What is required:
Apart from the pictures, which must be omitted, restate the data exactly.

Listed entries:
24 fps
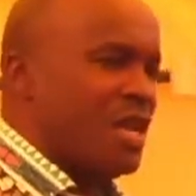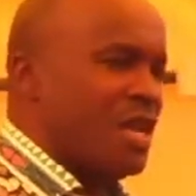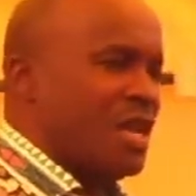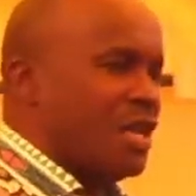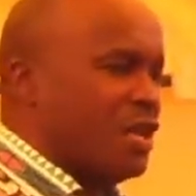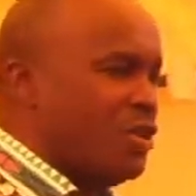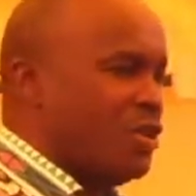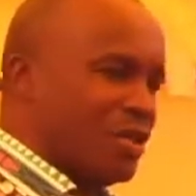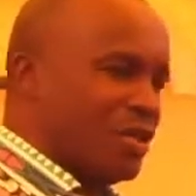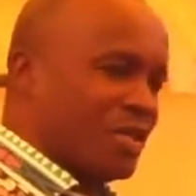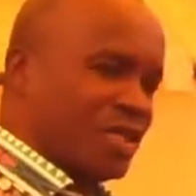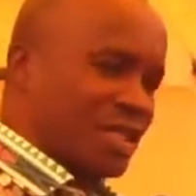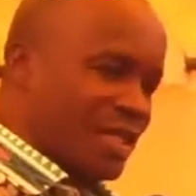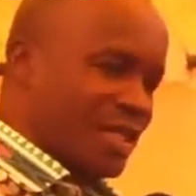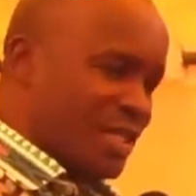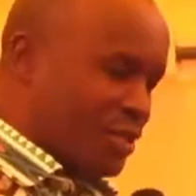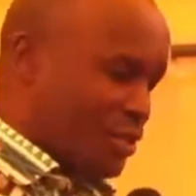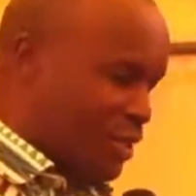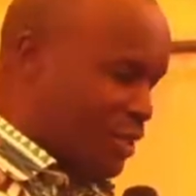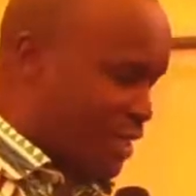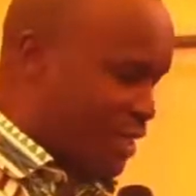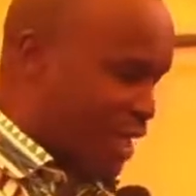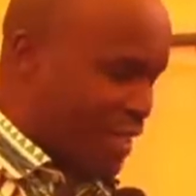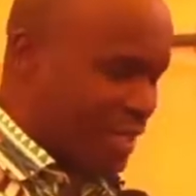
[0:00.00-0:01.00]
it's
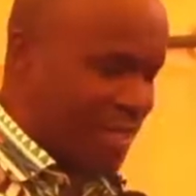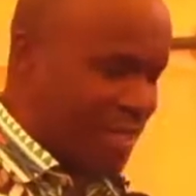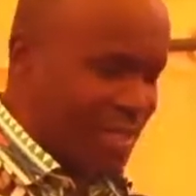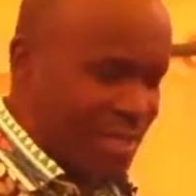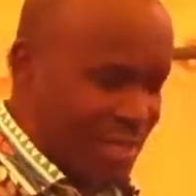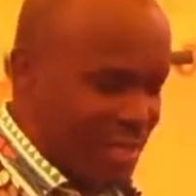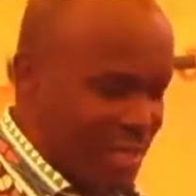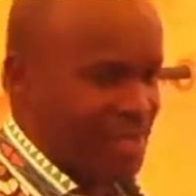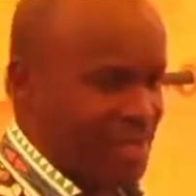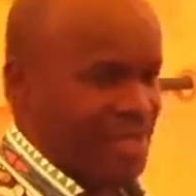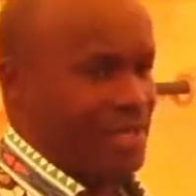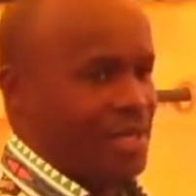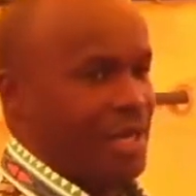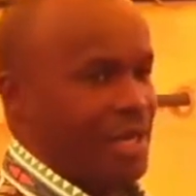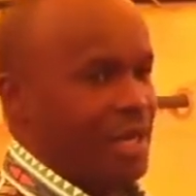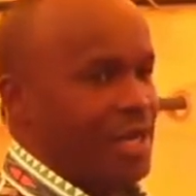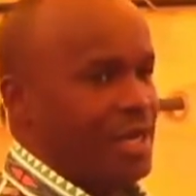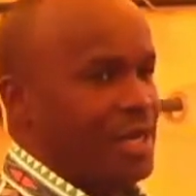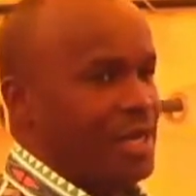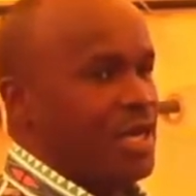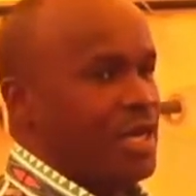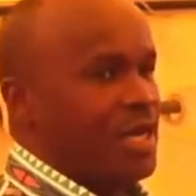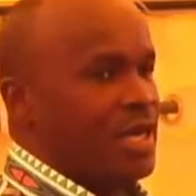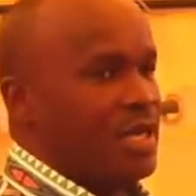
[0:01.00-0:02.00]
not starting this year.
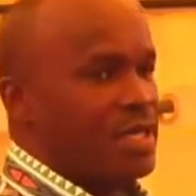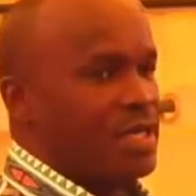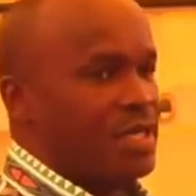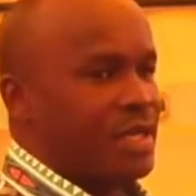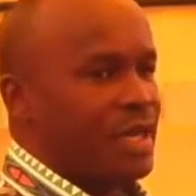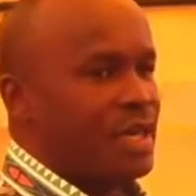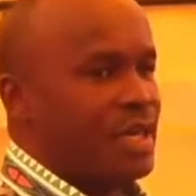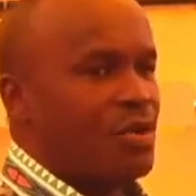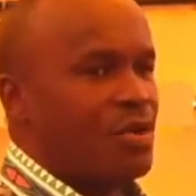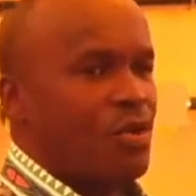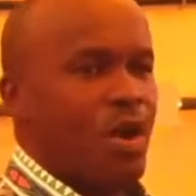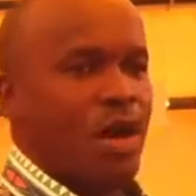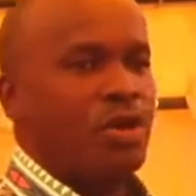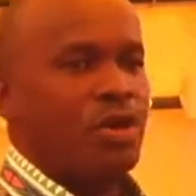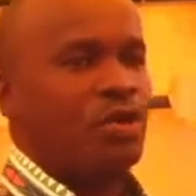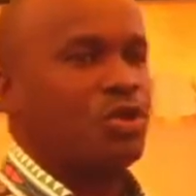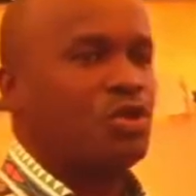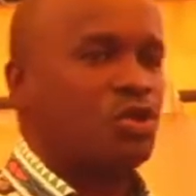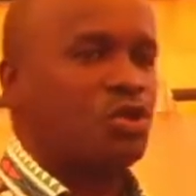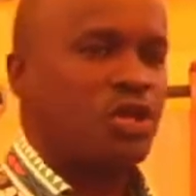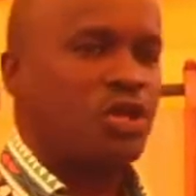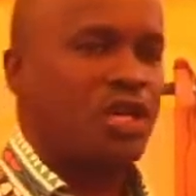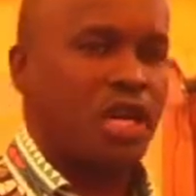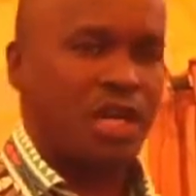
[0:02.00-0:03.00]
It started 1 or
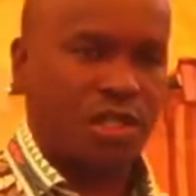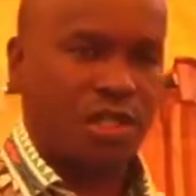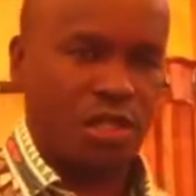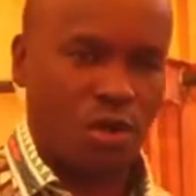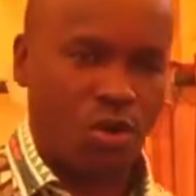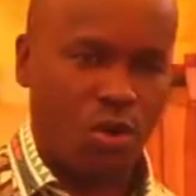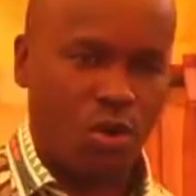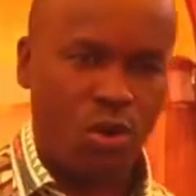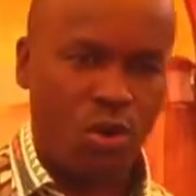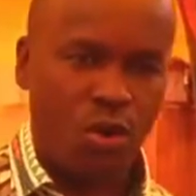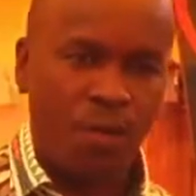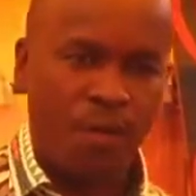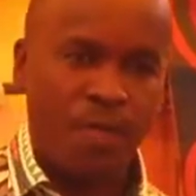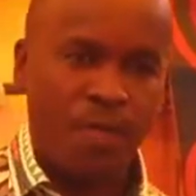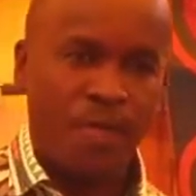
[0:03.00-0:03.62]
2 years ago.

Task answer:
24 fps
[0:00.00-0:01.00]
it's
[0:01.00-0:02.00]
not starting this year.
[0:02.00-0:03.00]
It started 1 or
[0:03.00-0:03.62]
2 years ago.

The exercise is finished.